A ghost turned up in an inbox search yesterday.
All too true. I miss you, my friend.
There are many strange and scary things about this pandemic. About this year more broadly, too.
But on the strange side, there’s the way the mundane, the ordinary, the unconscious, becomes at best unwieldy, and at worst nigh impossible.
A simple outing, today, planned well within the rules of Stage 4 lockdown. My bike wheel is busted, and my local repair shop is doing contactless repairs. Great. We also needed a couple of things from the supermarket. Cool.
Kind of weird to have to ‘clump’ errands together to minimise outings, but whatever.
The mildly irritating part came when, very shortly after dropping off the wheel, the bike shop calls to give me a quote for the repair and to let me know it’ll be ready in 30 or so minutes.
In and of itself, completely normal and, in fact, welcome, news, that the task I need done will be finished quickly and relatively cheaply.
But the timing throws everything off.
Once I’m done at the supermarket, I’ll have 20-30 minutes to spare. Not quite enough time to drop things at home and come back, and besides, that would make it two outings, which is pushing the rules a little.

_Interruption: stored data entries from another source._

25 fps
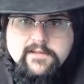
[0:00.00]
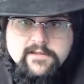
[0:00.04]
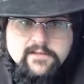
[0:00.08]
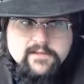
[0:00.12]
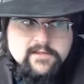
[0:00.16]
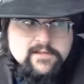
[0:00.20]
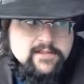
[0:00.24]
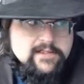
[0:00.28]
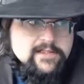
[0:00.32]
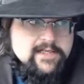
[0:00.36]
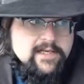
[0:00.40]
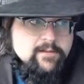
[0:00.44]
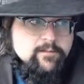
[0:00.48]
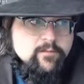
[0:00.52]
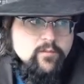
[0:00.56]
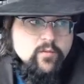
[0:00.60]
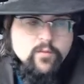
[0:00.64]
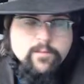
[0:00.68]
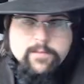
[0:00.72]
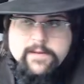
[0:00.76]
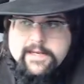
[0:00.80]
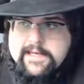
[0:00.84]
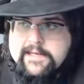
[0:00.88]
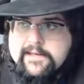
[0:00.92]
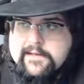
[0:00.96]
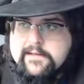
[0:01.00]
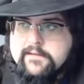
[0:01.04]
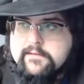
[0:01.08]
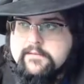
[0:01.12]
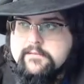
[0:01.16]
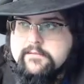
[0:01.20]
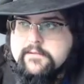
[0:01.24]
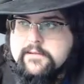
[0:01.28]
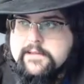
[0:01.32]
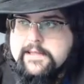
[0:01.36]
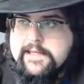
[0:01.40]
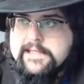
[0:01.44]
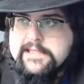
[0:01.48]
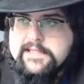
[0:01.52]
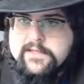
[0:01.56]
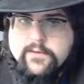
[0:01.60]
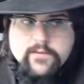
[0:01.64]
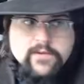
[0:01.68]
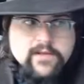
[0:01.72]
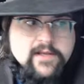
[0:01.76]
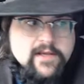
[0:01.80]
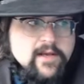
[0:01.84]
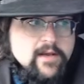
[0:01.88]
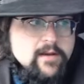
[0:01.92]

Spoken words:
skip. We'll be lazy with it.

In the end I settled on what I would’ve done in non-COVID times, which is to grab a coffee and wait for the wheel. But obviously I now do so in the car, semi-hiding, rather than in the cafe.

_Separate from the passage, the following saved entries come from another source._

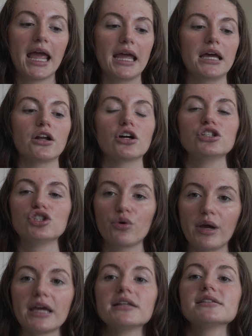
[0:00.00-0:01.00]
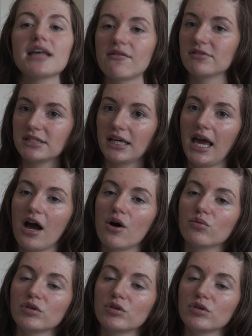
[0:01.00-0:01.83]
and our joint savings account,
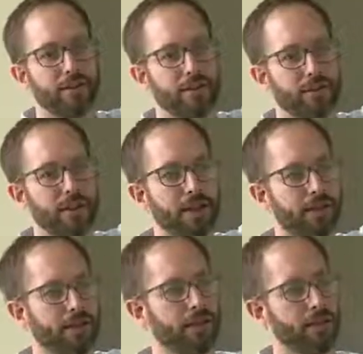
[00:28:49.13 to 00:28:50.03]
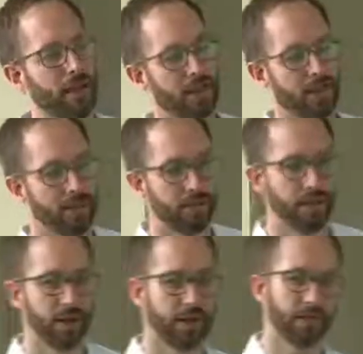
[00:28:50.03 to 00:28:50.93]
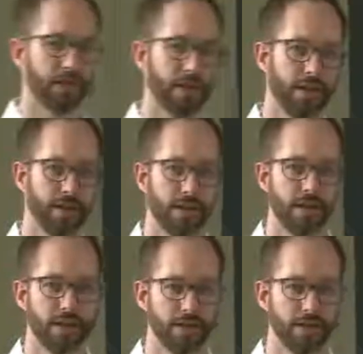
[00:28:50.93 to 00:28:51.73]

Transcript: to explain to you that it's very often the case that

None of this is dangerous, or particularly egregious. Just an observation on how the most normal thing in the world is suddenly made into one mild stressor among many others.

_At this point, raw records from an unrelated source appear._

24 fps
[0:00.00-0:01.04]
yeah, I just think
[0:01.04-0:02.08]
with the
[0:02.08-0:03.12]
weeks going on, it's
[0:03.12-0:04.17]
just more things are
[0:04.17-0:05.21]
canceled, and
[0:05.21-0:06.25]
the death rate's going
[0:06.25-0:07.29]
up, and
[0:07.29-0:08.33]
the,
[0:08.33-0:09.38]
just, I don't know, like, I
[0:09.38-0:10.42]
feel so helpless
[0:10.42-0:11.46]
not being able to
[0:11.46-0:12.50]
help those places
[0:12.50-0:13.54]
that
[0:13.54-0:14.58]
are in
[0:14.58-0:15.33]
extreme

Sun streams in through the window. I’ve left the light off today: for some reason the sunlight is enough. The driveway is being dug up, so the door to my study is closed, and my noise-cancelling headphones are nestled over my ears. In my head, for once, things are relatively calm.
I’m working through a project that necessitates deep thought. Deep thought is hard at the moment. I suppose that’s why I opened up this blog post: something simple, something gentle, to clear out the cobwebs.
Deep thought? On the one hand, I mean deep theoretical ruminations, the kind for which academics are stereotyped. But on the other, it’s strategic thought. How will this fit my narrative? Where can I publish? Can this be put up for funding?
This strategy is something I need to do more, anyway, but particularly at the moment, when academic work is increasingly precarious. More so than ever, one feels the need to be not just productive, but scheming, pragmatic, to think laterally about one’s place in a discipline, an institution, the world.
It ruins everything. Takes away the magic of things. I remember posting here when I first got this job. I mentioned an overwhelming sense of relief, that someone finally noticed that I could fit somewhere, that I could bring something to the table.
Things change.
But I remain happy where I am, and that’s something. I’m still tired, but this year, in spite of the world burning, I feel like I’m getting somewhere.